### Action item:
Starting at the line that contains "The speaker talks in Korean.", print every remaining line of the entries, unchanged, and output nothing more.

:: Exercise materials ::

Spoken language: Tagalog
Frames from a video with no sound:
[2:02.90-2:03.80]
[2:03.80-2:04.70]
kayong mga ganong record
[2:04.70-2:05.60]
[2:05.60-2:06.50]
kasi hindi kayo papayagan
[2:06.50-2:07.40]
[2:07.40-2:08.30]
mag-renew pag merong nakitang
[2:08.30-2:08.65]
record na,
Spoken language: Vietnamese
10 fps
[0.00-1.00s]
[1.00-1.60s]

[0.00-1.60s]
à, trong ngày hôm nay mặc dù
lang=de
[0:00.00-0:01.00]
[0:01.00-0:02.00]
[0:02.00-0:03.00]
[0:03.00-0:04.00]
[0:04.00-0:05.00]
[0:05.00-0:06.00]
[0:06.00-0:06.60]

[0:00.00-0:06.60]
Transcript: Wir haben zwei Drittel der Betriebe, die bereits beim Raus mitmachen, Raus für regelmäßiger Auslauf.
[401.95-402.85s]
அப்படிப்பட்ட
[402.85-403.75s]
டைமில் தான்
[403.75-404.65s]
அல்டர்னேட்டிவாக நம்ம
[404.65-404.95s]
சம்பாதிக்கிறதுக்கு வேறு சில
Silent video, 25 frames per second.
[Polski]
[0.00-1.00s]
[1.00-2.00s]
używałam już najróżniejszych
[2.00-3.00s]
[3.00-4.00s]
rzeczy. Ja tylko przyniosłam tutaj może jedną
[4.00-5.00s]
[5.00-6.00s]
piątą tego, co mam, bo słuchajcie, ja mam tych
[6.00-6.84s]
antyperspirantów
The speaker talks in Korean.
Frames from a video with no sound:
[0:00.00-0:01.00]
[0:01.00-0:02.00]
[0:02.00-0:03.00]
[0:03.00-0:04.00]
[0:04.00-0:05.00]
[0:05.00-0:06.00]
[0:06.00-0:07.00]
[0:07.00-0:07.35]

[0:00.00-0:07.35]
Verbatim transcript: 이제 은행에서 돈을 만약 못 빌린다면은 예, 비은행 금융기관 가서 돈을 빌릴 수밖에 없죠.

:::

### Written reply:
The speaker talks in Korean.
Frames from a video with no sound:
[0:00.00-0:01.00]
[0:01.00-0:02.00]
[0:02.00-0:03.00]
[0:03.00-0:04.00]
[0:04.00-0:05.00]
[0:05.00-0:06.00]
[0:06.00-0:07.00]
[0:07.00-0:07.35]

[0:00.00-0:07.35]
Verbatim transcript: 이제 은행에서 돈을 만약 못 빌린다면은 예, 비은행 금융기관 가서 돈을 빌릴 수밖에 없죠.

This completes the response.